The whole listing that follows is to be restated word for word, images excluded.
◆ ◆ ◆ ◆ ◆ ◆ ◆
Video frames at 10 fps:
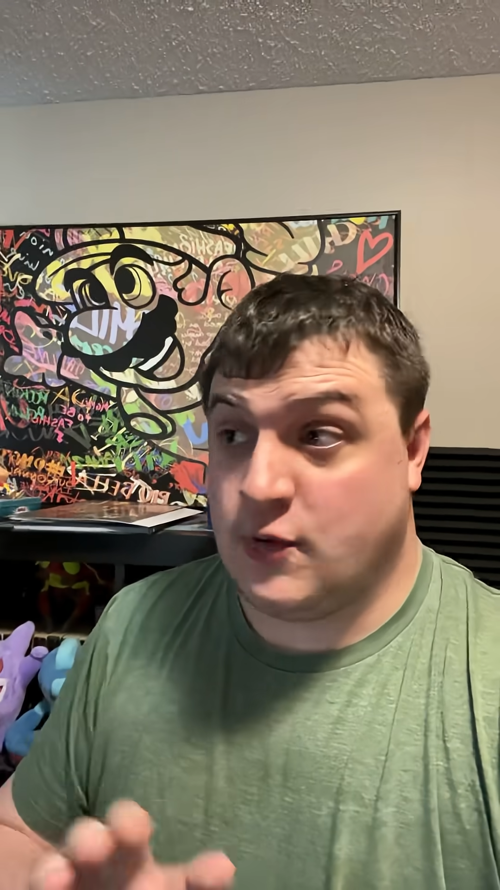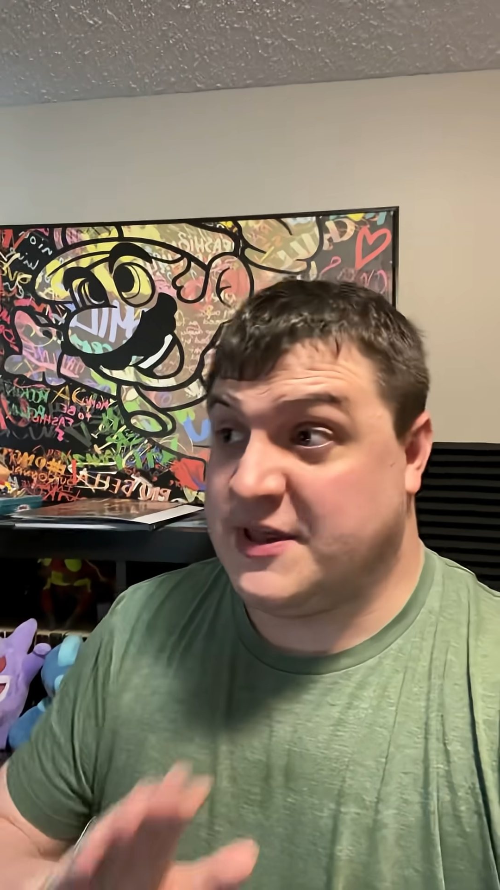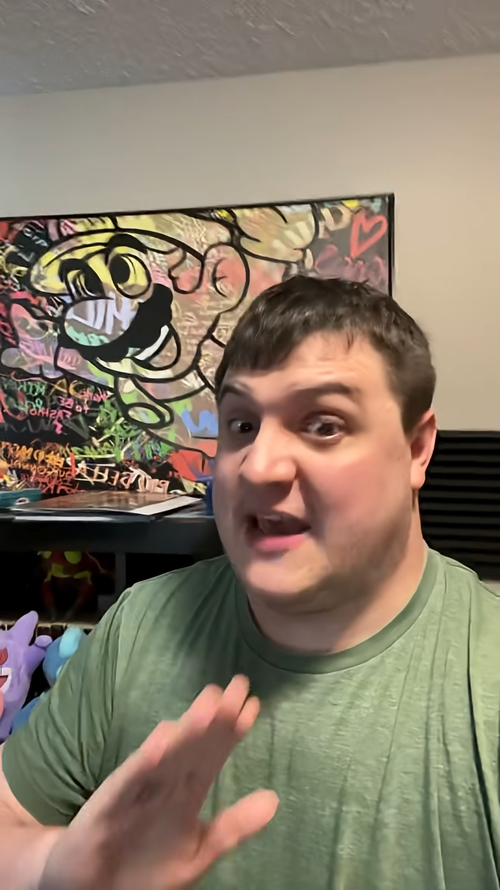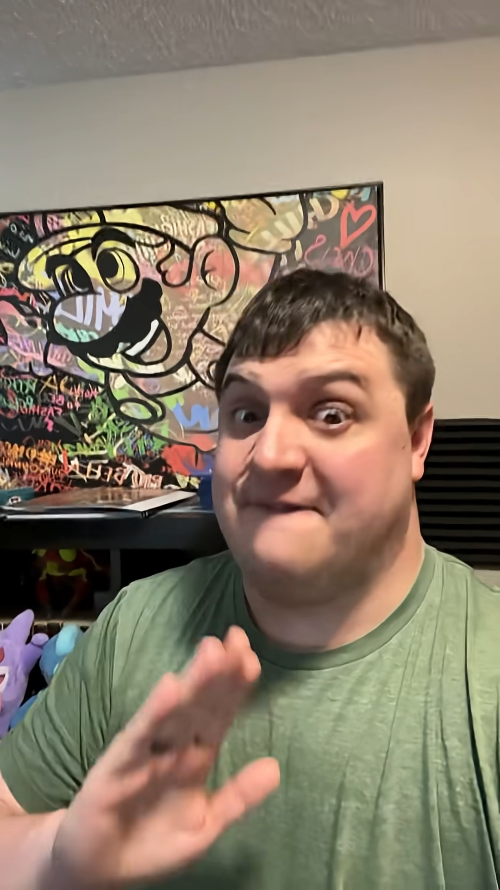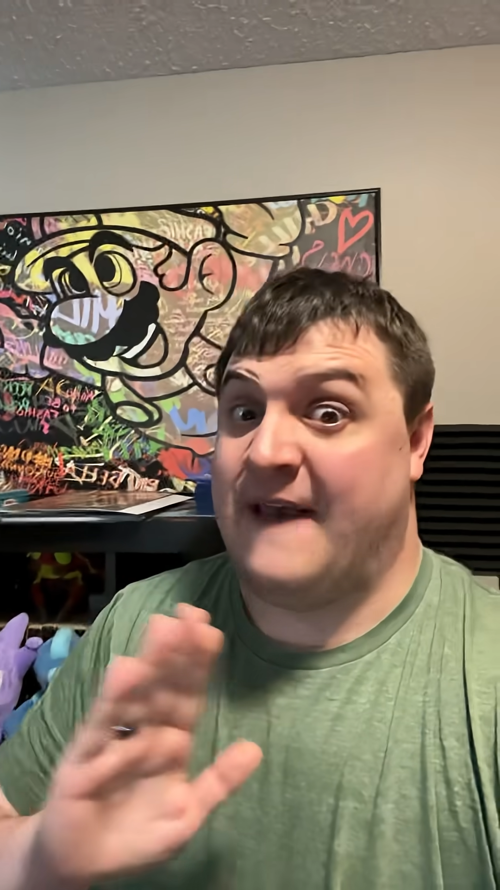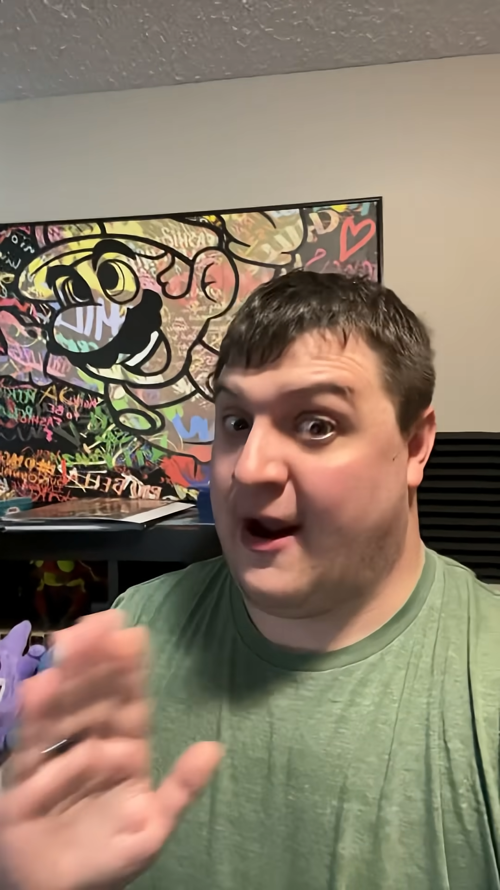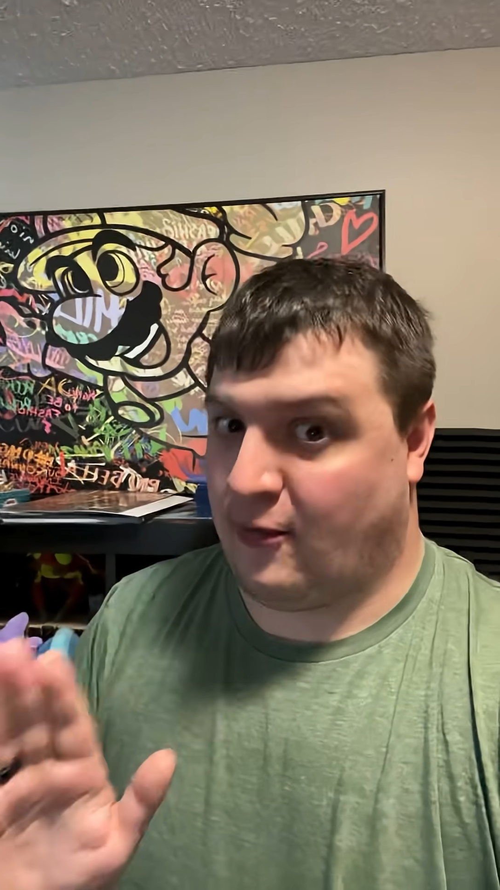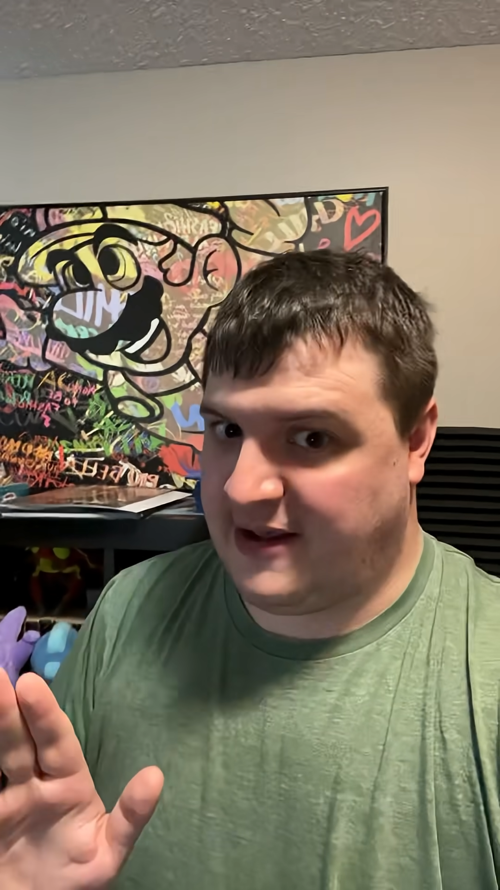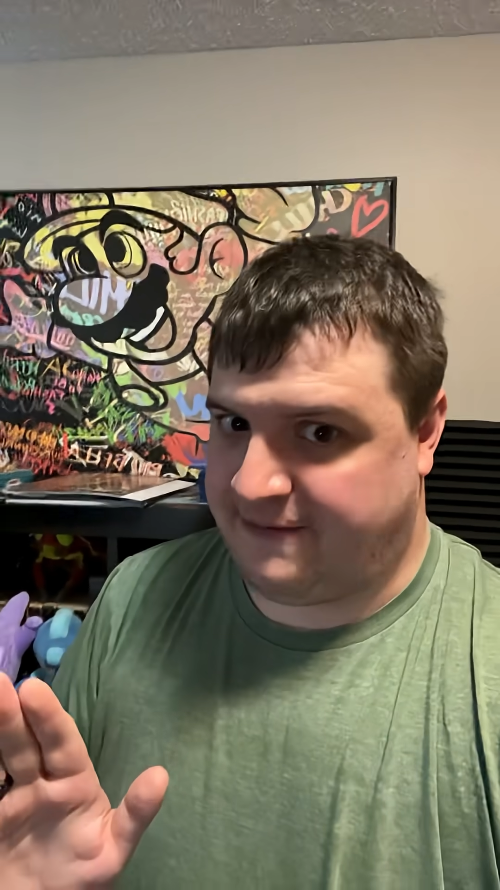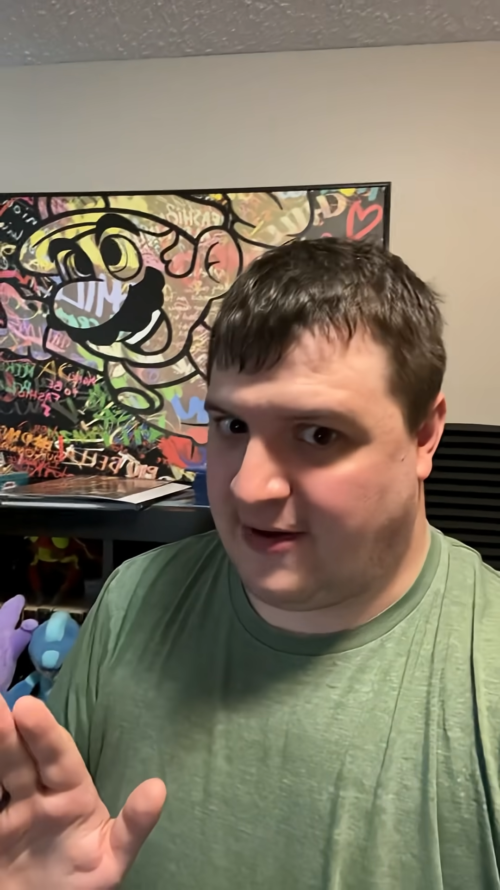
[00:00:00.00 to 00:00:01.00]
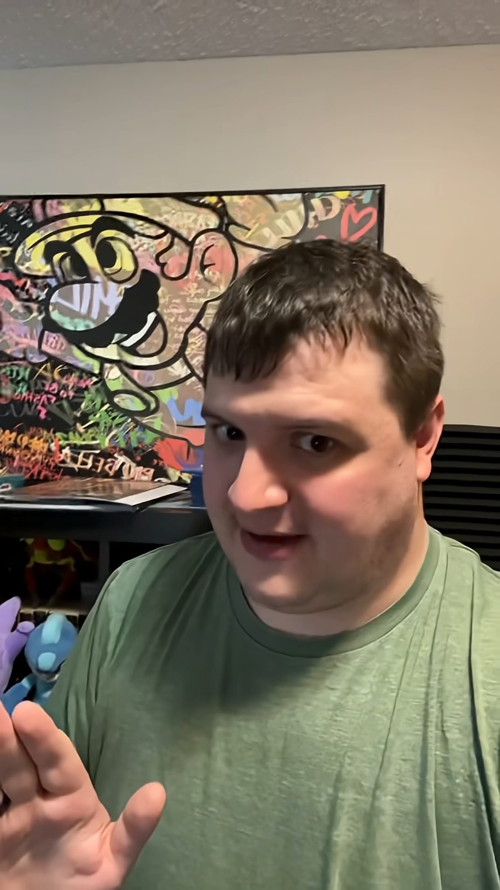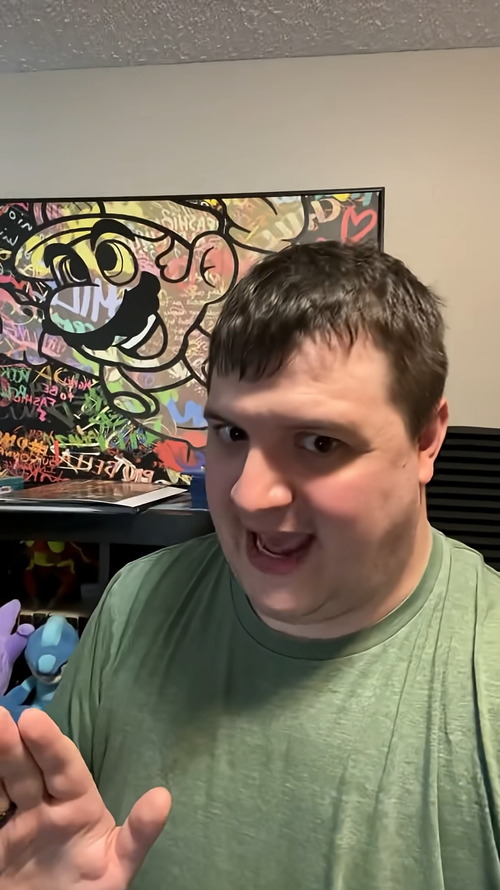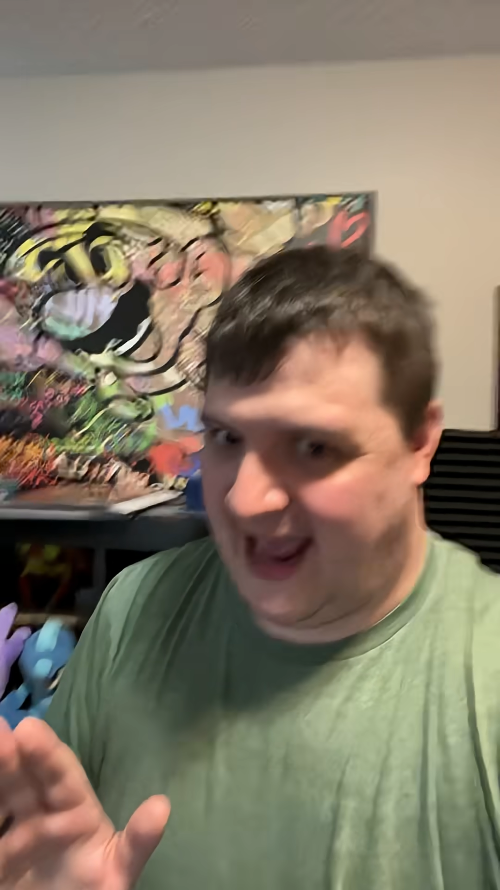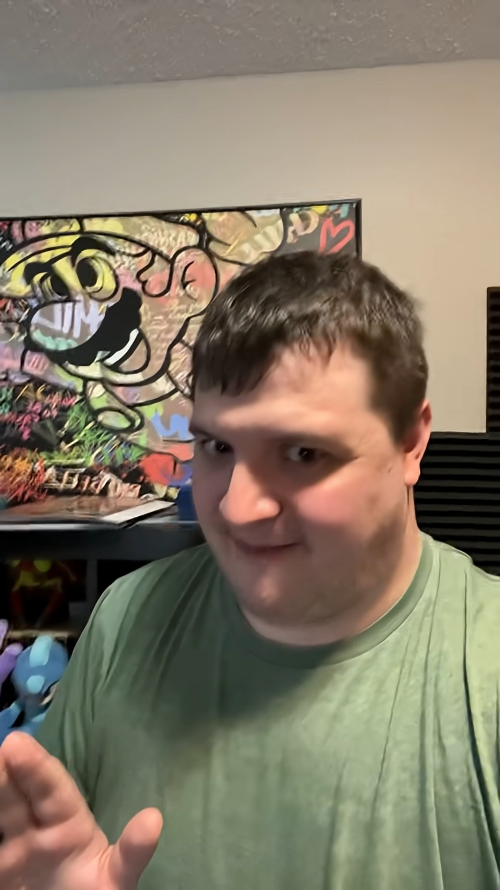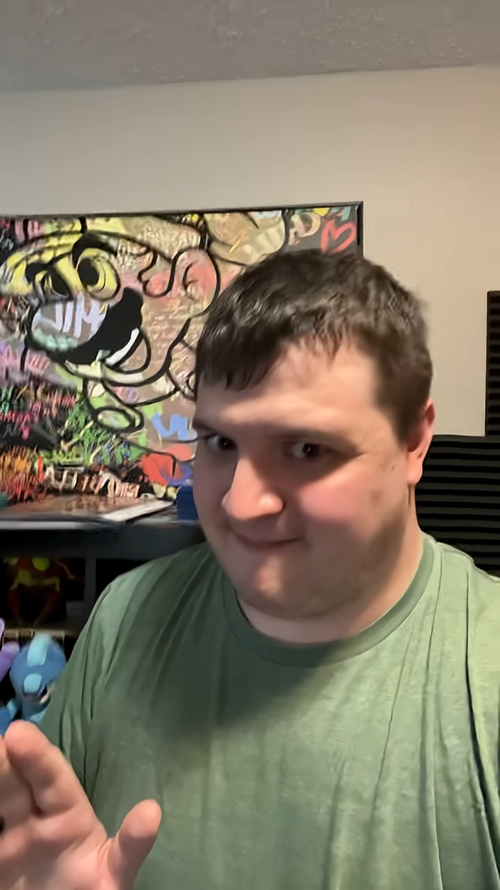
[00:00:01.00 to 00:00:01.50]
is a very fun
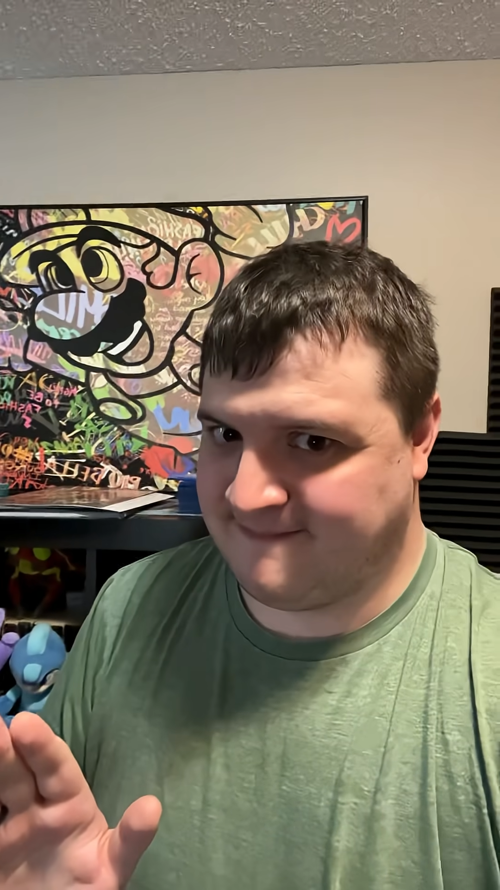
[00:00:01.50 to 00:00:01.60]
game.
◆ ◆ ◆ ◆ ◆ ◆ ◆
> **SOLVED PROBLEM**
Video frames at 10 fps:
[00:00:00.00 to 00:00:01.00]
[00:00:01.00 to 00:00:01.50]
is a very fun
[00:00:01.50 to 00:00:01.60]
game.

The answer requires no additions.